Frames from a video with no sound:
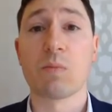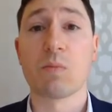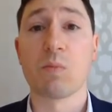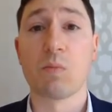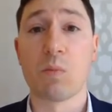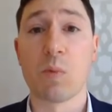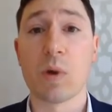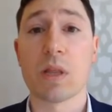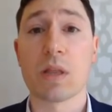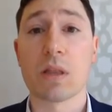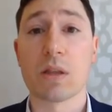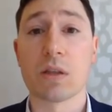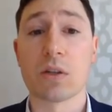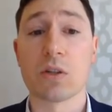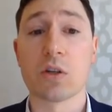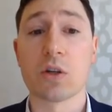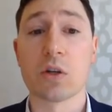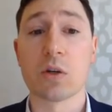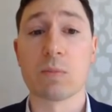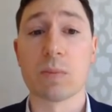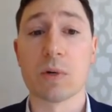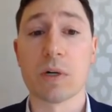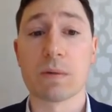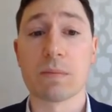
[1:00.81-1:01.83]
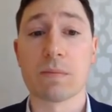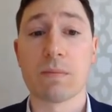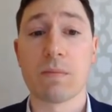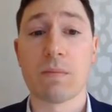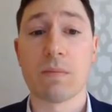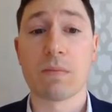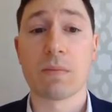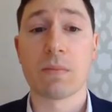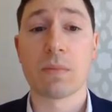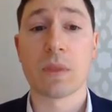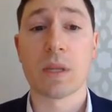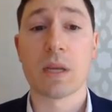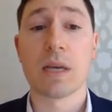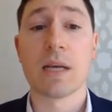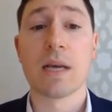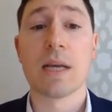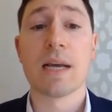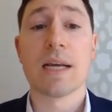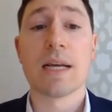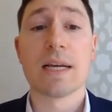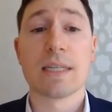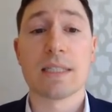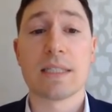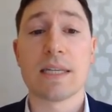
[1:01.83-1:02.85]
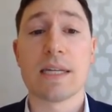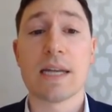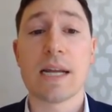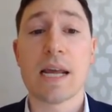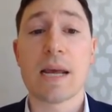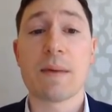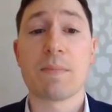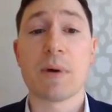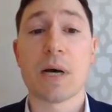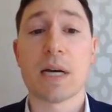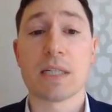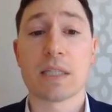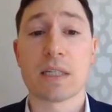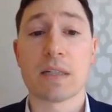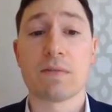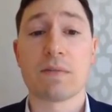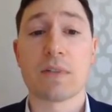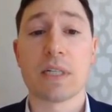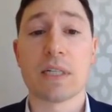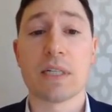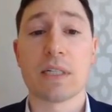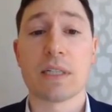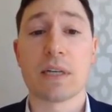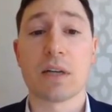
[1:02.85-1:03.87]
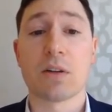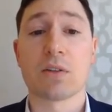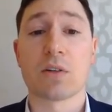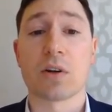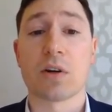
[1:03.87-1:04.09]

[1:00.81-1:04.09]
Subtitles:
with the tumor. CD8 positive T cells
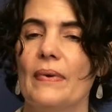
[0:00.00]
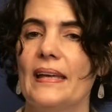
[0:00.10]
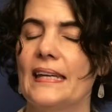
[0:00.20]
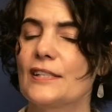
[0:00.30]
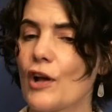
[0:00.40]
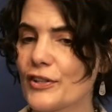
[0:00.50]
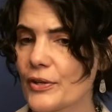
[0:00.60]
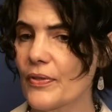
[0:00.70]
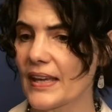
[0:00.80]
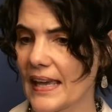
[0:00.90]
It is
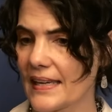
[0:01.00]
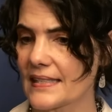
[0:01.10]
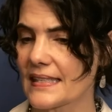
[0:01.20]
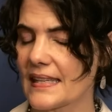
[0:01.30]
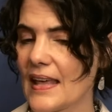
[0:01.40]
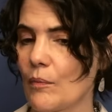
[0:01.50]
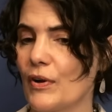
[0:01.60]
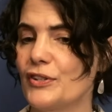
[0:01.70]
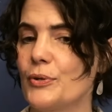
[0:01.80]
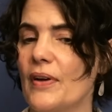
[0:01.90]
also the case that
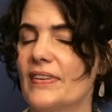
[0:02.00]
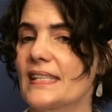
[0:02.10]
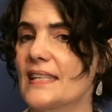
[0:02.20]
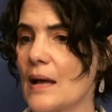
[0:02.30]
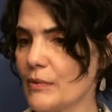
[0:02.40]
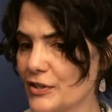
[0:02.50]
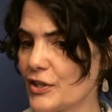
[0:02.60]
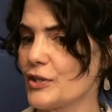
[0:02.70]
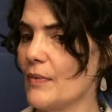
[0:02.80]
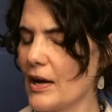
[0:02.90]
once you have established a
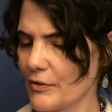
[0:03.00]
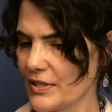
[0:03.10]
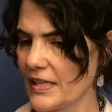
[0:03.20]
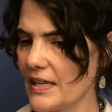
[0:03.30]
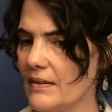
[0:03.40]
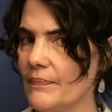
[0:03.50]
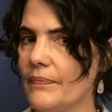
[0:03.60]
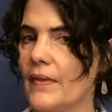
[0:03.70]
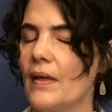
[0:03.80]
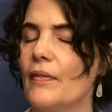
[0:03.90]
democracy,
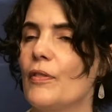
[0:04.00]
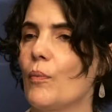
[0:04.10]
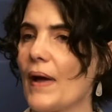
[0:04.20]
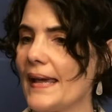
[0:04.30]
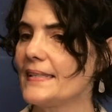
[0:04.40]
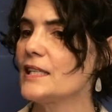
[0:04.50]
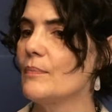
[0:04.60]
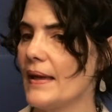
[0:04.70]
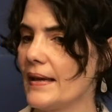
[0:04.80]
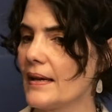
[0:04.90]
the way to
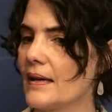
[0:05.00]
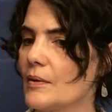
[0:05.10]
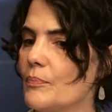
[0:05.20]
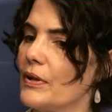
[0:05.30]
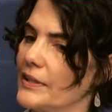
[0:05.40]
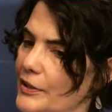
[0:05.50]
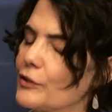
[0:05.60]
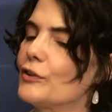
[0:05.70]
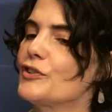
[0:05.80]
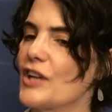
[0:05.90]
make
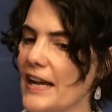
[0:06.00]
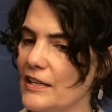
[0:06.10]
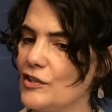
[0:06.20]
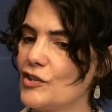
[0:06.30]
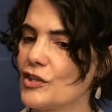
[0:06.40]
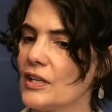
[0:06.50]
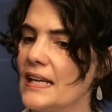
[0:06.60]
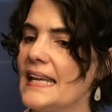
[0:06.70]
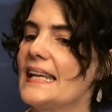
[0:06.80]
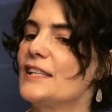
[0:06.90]
political change
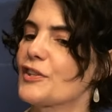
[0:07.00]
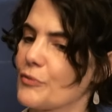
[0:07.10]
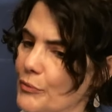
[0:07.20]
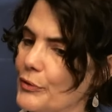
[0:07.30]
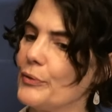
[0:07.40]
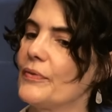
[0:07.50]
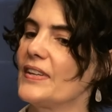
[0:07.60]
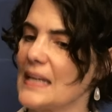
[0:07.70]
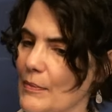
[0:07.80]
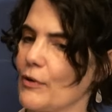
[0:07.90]
is through the
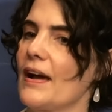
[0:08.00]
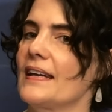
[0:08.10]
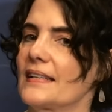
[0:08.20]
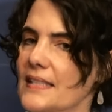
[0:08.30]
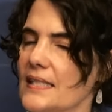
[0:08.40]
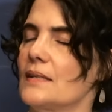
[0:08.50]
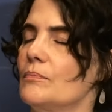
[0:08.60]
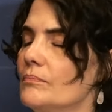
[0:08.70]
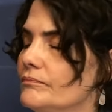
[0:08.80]
democratic system.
========================================
Task item >> Where an entry contains an image, skip the image; repeat everything else exactly.

Worked solution >>
Frames from a video with no sound:
[1:00.81-1:01.83]
[1:01.83-1:02.85]
[1:02.85-1:03.87]
[1:03.87-1:04.09]

[1:00.81-1:04.09]
Subtitles:
with the tumor. CD8 positive T cells
[0:00.00]
[0:00.10]
[0:00.20]
[0:00.30]
[0:00.40]
[0:00.50]
[0:00.60]
[0:00.70]
[0:00.80]
[0:00.90]
It is
[0:01.00]
[0:01.10]
[0:01.20]
[0:01.30]
[0:01.40]
[0:01.50]
[0:01.60]
[0:01.70]
[0:01.80]
[0:01.90]
also the case that
[0:02.00]
[0:02.10]
[0:02.20]
[0:02.30]
[0:02.40]
[0:02.50]
[0:02.60]
[0:02.70]
[0:02.80]
[0:02.90]
once you have established a
[0:03.00]
[0:03.10]
[0:03.20]
[0:03.30]
[0:03.40]
[0:03.50]
[0:03.60]
[0:03.70]
[0:03.80]
[0:03.90]
democracy,
[0:04.00]
[0:04.10]
[0:04.20]
[0:04.30]
[0:04.40]
[0:04.50]
[0:04.60]
[0:04.70]
[0:04.80]
[0:04.90]
the way to
[0:05.00]
[0:05.10]
[0:05.20]
[0:05.30]
[0:05.40]
[0:05.50]
[0:05.60]
[0:05.70]
[0:05.80]
[0:05.90]
make
[0:06.00]
[0:06.10]
[0:06.20]
[0:06.30]
[0:06.40]
[0:06.50]
[0:06.60]
[0:06.70]
[0:06.80]
[0:06.90]
political change
[0:07.00]
[0:07.10]
[0:07.20]
[0:07.30]
[0:07.40]
[0:07.50]
[0:07.60]
[0:07.70]
[0:07.80]
[0:07.90]
is through the
[0:08.00]
[0:08.10]
[0:08.20]
[0:08.30]
[0:08.40]
[0:08.50]
[0:08.60]
[0:08.70]
[0:08.80]
democratic system.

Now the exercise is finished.